--- Exercise input ---
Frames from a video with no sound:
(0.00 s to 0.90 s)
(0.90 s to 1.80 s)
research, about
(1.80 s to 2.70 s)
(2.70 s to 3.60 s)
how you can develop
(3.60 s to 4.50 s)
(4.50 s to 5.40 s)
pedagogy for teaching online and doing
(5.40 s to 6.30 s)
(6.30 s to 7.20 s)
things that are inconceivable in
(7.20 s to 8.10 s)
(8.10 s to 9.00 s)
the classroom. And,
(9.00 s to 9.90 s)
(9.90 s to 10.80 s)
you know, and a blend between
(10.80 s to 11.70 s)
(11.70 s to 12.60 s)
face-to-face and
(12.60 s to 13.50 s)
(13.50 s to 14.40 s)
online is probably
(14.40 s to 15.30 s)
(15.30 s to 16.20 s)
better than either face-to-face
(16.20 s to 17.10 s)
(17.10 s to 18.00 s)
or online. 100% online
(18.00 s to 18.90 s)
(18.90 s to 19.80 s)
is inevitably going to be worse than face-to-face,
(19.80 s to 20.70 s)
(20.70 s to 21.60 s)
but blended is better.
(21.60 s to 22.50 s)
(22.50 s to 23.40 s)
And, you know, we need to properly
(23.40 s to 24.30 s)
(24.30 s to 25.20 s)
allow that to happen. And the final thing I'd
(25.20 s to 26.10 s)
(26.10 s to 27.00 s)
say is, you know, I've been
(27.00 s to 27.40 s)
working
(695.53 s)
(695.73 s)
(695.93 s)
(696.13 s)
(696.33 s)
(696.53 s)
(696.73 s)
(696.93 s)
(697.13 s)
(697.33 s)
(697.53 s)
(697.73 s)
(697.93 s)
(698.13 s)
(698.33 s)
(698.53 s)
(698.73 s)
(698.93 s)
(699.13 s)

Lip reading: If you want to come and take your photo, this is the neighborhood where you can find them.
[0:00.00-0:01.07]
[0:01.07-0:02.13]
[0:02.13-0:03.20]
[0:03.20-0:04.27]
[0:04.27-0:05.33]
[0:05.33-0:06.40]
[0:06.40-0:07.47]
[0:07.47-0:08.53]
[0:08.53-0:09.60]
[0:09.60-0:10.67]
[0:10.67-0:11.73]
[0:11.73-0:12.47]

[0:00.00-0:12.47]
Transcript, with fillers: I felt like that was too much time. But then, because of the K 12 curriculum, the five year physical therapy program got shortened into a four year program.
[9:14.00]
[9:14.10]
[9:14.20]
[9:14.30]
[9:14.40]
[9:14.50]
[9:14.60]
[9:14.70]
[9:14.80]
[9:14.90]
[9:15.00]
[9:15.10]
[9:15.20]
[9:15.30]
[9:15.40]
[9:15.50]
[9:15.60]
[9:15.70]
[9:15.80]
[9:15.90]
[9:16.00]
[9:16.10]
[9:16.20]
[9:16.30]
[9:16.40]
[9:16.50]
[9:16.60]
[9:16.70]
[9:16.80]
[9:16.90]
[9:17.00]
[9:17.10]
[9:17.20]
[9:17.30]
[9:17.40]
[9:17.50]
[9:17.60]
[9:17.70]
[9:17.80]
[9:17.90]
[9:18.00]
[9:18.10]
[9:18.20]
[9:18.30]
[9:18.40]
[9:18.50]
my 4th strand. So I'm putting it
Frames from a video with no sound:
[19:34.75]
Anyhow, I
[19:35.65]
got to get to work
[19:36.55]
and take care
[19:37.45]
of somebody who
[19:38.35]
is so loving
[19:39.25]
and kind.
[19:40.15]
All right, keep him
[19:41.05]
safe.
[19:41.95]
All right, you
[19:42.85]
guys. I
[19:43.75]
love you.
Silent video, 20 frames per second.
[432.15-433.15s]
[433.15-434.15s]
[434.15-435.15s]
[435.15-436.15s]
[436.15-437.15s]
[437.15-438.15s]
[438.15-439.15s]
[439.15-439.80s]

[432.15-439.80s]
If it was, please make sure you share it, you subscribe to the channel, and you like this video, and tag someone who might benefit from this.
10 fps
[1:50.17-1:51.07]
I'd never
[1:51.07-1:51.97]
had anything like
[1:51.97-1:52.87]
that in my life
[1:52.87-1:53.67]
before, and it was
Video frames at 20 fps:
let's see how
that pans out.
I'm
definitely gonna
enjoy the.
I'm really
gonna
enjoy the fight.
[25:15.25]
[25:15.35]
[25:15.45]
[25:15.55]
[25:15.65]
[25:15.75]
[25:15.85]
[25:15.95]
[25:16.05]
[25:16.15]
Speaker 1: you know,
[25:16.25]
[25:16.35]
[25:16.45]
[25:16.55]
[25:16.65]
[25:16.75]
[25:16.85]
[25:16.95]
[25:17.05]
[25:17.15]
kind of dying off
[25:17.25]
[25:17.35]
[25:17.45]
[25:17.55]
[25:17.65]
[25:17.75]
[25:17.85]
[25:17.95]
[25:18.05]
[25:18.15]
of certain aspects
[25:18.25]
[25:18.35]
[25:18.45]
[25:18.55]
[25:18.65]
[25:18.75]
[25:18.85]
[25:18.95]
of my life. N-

--- About this task ---
Once the line with "[433.15-434.15s]" is found, transcribe it and each line after it through the final line of the entries, exactly and only.

--- Answer below ---
[433.15-434.15s]
[434.15-435.15s]
[435.15-436.15s]
[436.15-437.15s]
[437.15-438.15s]
[438.15-439.15s]
[439.15-439.80s]

[432.15-439.80s]
If it was, please make sure you share it, you subscribe to the channel, and you like this video, and tag someone who might benefit from this.
10 fps
[1:50.17-1:51.07]
I'd never
[1:51.07-1:51.97]
had anything like
[1:51.97-1:52.87]
that in my life
[1:52.87-1:53.67]
before, and it was
Video frames at 20 fps:
let's see how
that pans out.
I'm
definitely gonna
enjoy the.
I'm really
gonna
enjoy the fight.
[25:15.25]
[25:15.35]
[25:15.45]
[25:15.55]
[25:15.65]
[25:15.75]
[25:15.85]
[25:15.95]
[25:16.05]
[25:16.15]
Speaker 1: you know,
[25:16.25]
[25:16.35]
[25:16.45]
[25:16.55]
[25:16.65]
[25:16.75]
[25:16.85]
[25:16.95]
[25:17.05]
[25:17.15]
kind of dying off
[25:17.25]
[25:17.35]
[25:17.45]
[25:17.55]
[25:17.65]
[25:17.75]
[25:17.85]
[25:17.95]
[25:18.05]
[25:18.15]
of certain aspects
[25:18.25]
[25:18.35]
[25:18.45]
[25:18.55]
[25:18.65]
[25:18.75]
[25:18.85]
[25:18.95]
of my life. N-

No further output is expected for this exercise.